Tuesday, December 11, 2007

Mao Tse Tung and queing up for hot water

I was reading an online book on Chairman Mao of mainland China. The writer said that Mao, by virtue of his learning was looked up to in a peasant army where illiteracy was common. (that was before he rose to power) As he was regarded as a scholar, Mao felt it was beneath him to queue up for his daily supply of water.

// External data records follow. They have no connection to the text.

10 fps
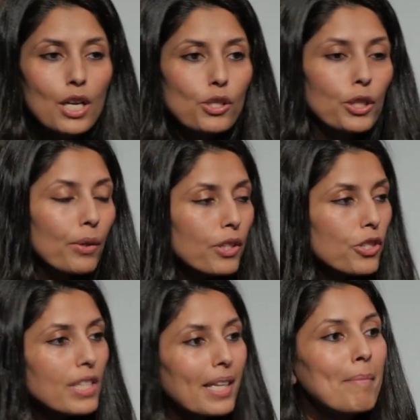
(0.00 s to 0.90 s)
So you can
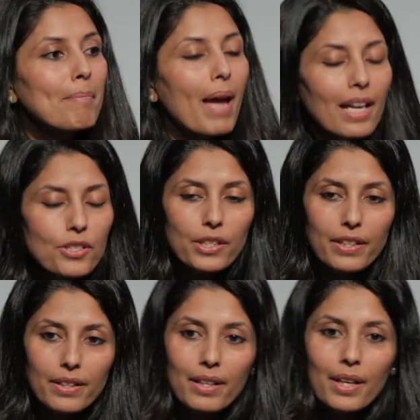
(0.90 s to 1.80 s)
just
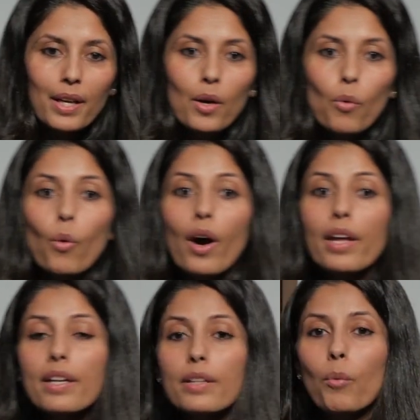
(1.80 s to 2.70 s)
imagine
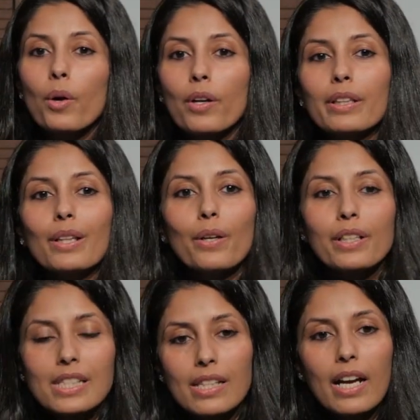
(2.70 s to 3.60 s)
what the world
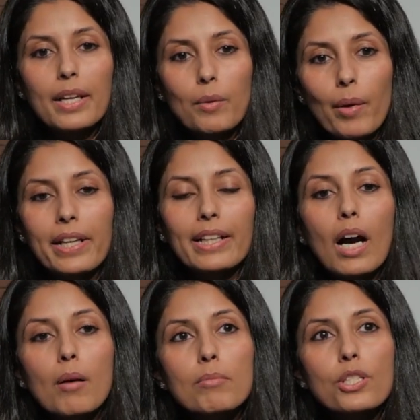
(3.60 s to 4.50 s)
looks like when it
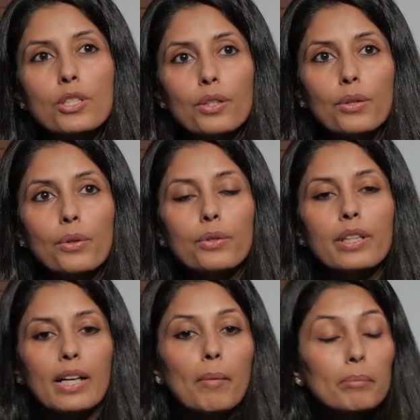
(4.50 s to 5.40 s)
comes to
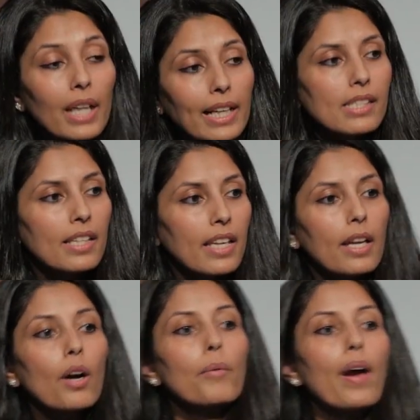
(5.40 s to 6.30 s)
the
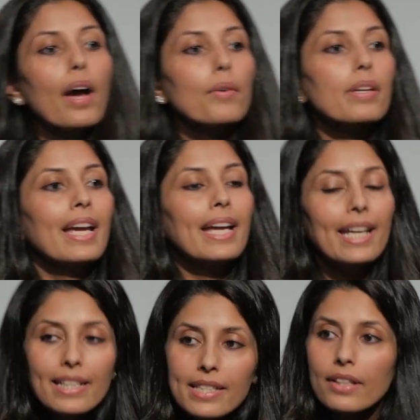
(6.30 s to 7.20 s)
complexity around
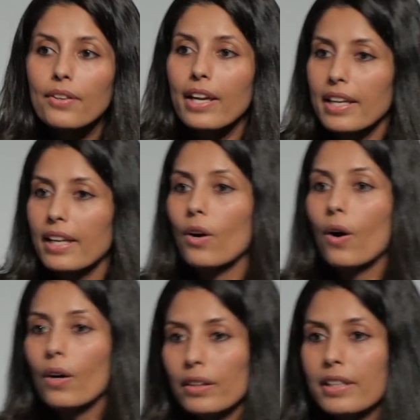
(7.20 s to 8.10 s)
integrating
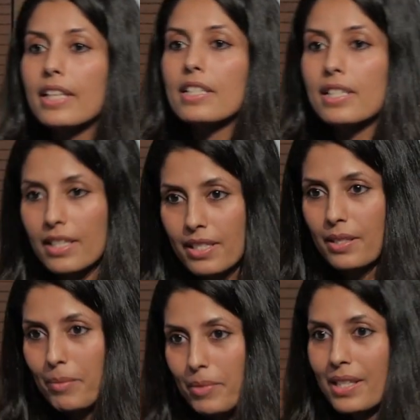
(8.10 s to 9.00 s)
all of these
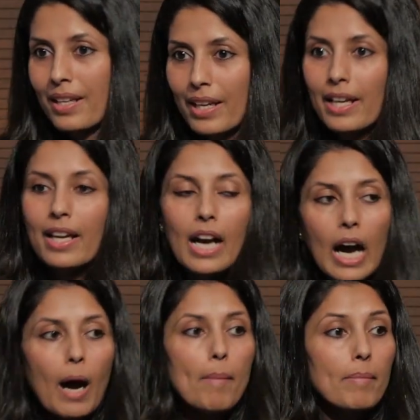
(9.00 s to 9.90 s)
systems
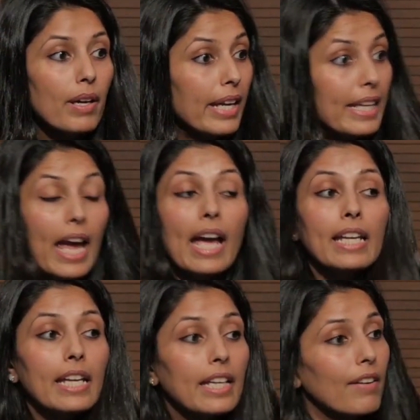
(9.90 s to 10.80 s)
um, in
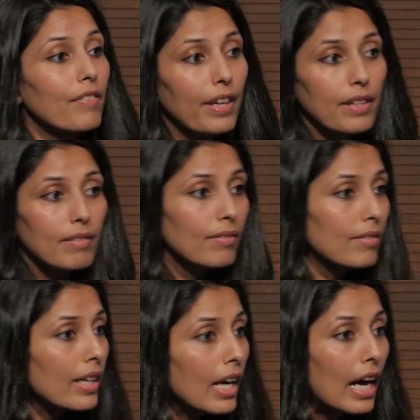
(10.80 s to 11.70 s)
any given,
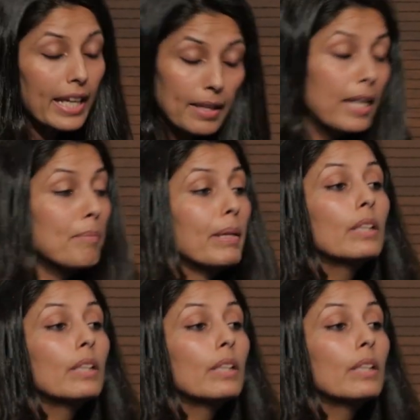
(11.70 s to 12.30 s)
uh, in, in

That account reminded me of my student days in Beijing. In those days, we had to line up, together with the local workers to get our supply of hot water. I think the higher staff have hot water faucets at home. At that point of time, I used to think pensively how I took the conveniences of life at home so much for granted. And here I was freezing in the cold winter waiting for a flask of hot water that would last me just one day. It wasn't funny at that point of time, especially when the queue could run a mile long but looking back it was quite an unusual experience. You fill your hot water bottle at the front where there is a long sink with several faucets. You need to watch out how you turn off the tap and you can't fill the flask to the full, or you might get burnt by the hot boiling water. The water depot is opened for a few hours in the morning and again in the evening. Very inconvenient. You might ask why not just buy mineral water or use the water off the tap in the dorm. Mineral water can hurt the pocket. As for the water in the dorm, it is undrinkable and is thick with a kind of carbon found in old pipes.
Several months after that, some young punks spoke up and demanded that foreign student quarters be supplied with hot water pipes and would you believe it? The college administration bowed in to student demands. Oh, the power of the greenback!